Сейчас на столе перед Мишкой лежала совсем иная конструкция, более соответствующая, на его, не очень просвещенный взгляд, веку XV или XVI. Идущий ото лба до затылка гребень, козырек, стрелка, защищающая лицо от поперечного удара, нащечники и сегментный назатыльник. Мишка взял трофейный шлем в руки и заглянул внутрь. Как он и ожидал, внутри оказалось ременное оголовье, амортизирующее удары по шлему. Шлемы всех журавлевцев, составлявших отряд Эрика Гунарсона, были такими же.
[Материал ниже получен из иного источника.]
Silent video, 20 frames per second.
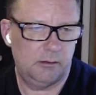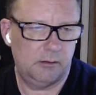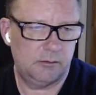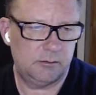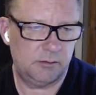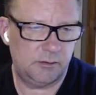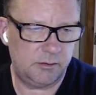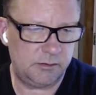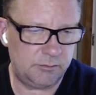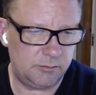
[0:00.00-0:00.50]

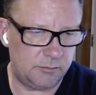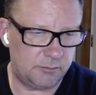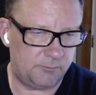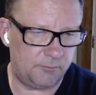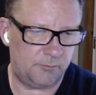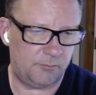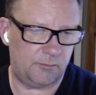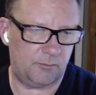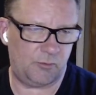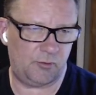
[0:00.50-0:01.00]
So this will
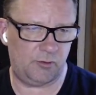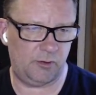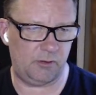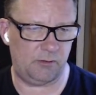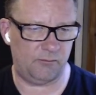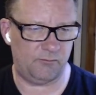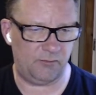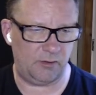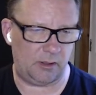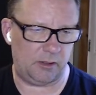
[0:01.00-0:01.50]
create
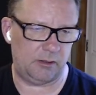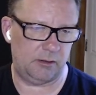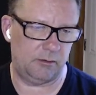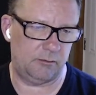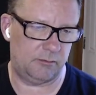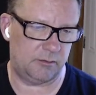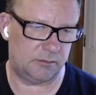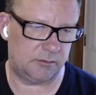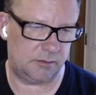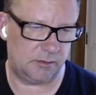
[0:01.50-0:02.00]
a
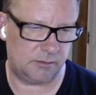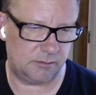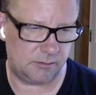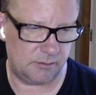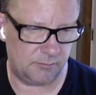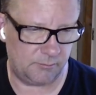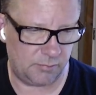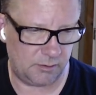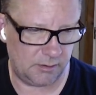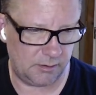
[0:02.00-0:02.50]
value that says
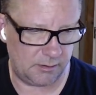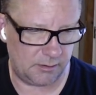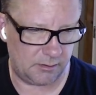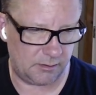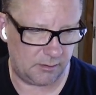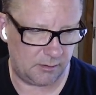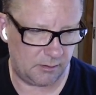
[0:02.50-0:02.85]
completed.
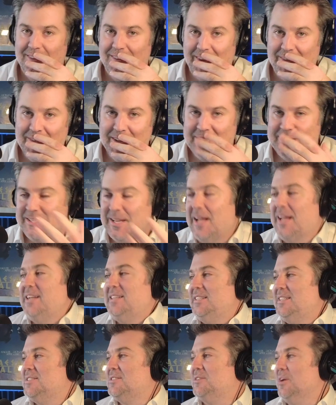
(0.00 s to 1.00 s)
I mean, I
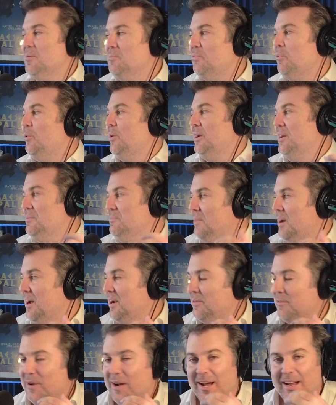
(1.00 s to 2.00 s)
guess at some point it
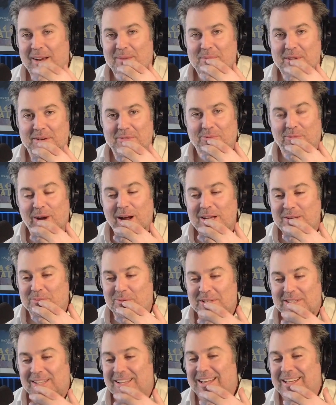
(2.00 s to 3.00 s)
might, right? I mean, if rates
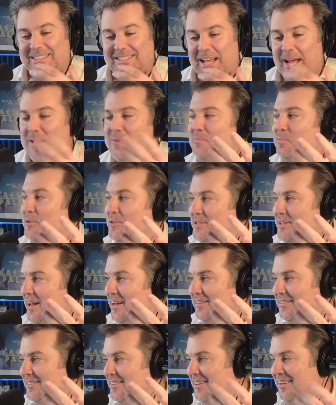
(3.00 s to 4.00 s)
went to like
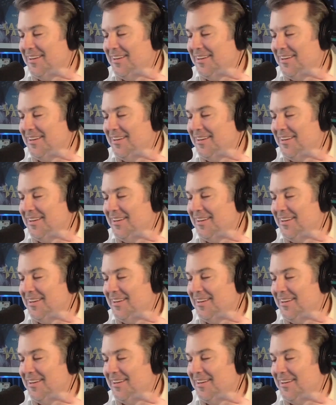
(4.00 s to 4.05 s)
10%,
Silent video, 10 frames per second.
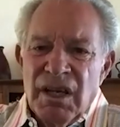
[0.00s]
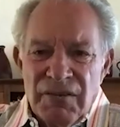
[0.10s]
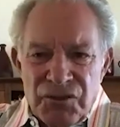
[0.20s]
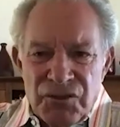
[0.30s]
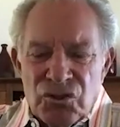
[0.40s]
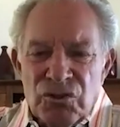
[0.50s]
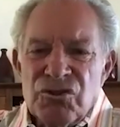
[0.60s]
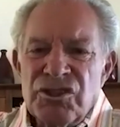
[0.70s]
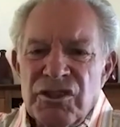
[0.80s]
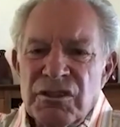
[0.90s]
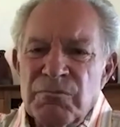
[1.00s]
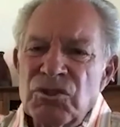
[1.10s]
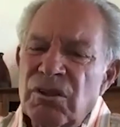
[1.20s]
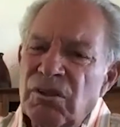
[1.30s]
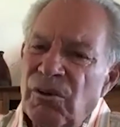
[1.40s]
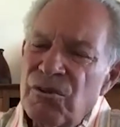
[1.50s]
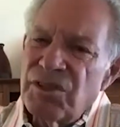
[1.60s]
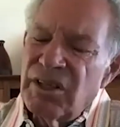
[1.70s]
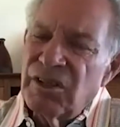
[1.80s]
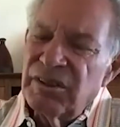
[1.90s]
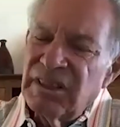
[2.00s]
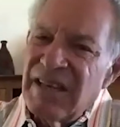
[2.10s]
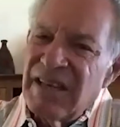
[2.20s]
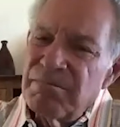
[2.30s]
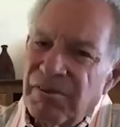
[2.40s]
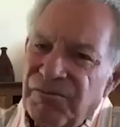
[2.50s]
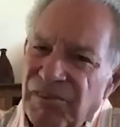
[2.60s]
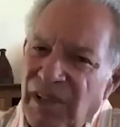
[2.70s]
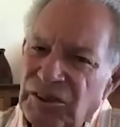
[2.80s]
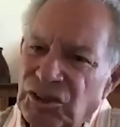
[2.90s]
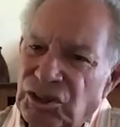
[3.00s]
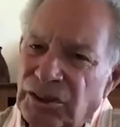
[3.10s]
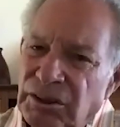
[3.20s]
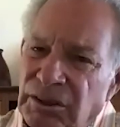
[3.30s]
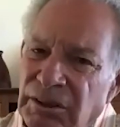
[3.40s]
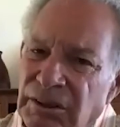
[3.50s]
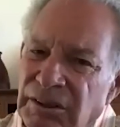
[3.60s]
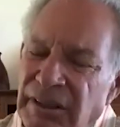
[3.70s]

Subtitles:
If the school system was closed, they couldn't give them lunch.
«Ну, что ж, господин предшественник, уже одно это свидетельствует, что какое-то производство у вас налажено. Шлем больше всего напоминает шлемы польских панцирных гусар, как их показывают в кино, но там, кажется, еще т султан из конского хвоста был? Не помните вы, сэр, ни черта, а знаете еще меньше…»
— Ну, что скажешь? — прервал мишкины размышления дед.
— А что говорить-то?
— Все, что можешь, то и говори. — Дед сделал предостерегающий жест в сторону Лавра. — Лавруха, а ты помалкивай, пускай сам соображает!
Мишка глянул на Лавра, тот в ответ слегка развел руками и сделал страдальческое лицо. По всей видимости, на собрание десятников его пригласили в качестве «эксперта по вооружениям», но дед, наверно, его пояснениями остался неудовлетворен.
— Ну… — неуверенно начал Мишка, подводить Лавра не хотелось, но кто ж его знает: что он сказал, что не сказал? — Тулья сложена из двух половинок. Вот этот гребень и околыш их сжимают. То есть, я так думаю, а как на самом деле, не знаю. Козырек — Мишка постучал ногтем по названной детали, хорошо защищает лицо от стрел и колющих ударов — надо только вовремя голову наклонить. Оголовье лучше, чем стеганый подшлемник — и удар сильнее смягчает, и голове не так жарко.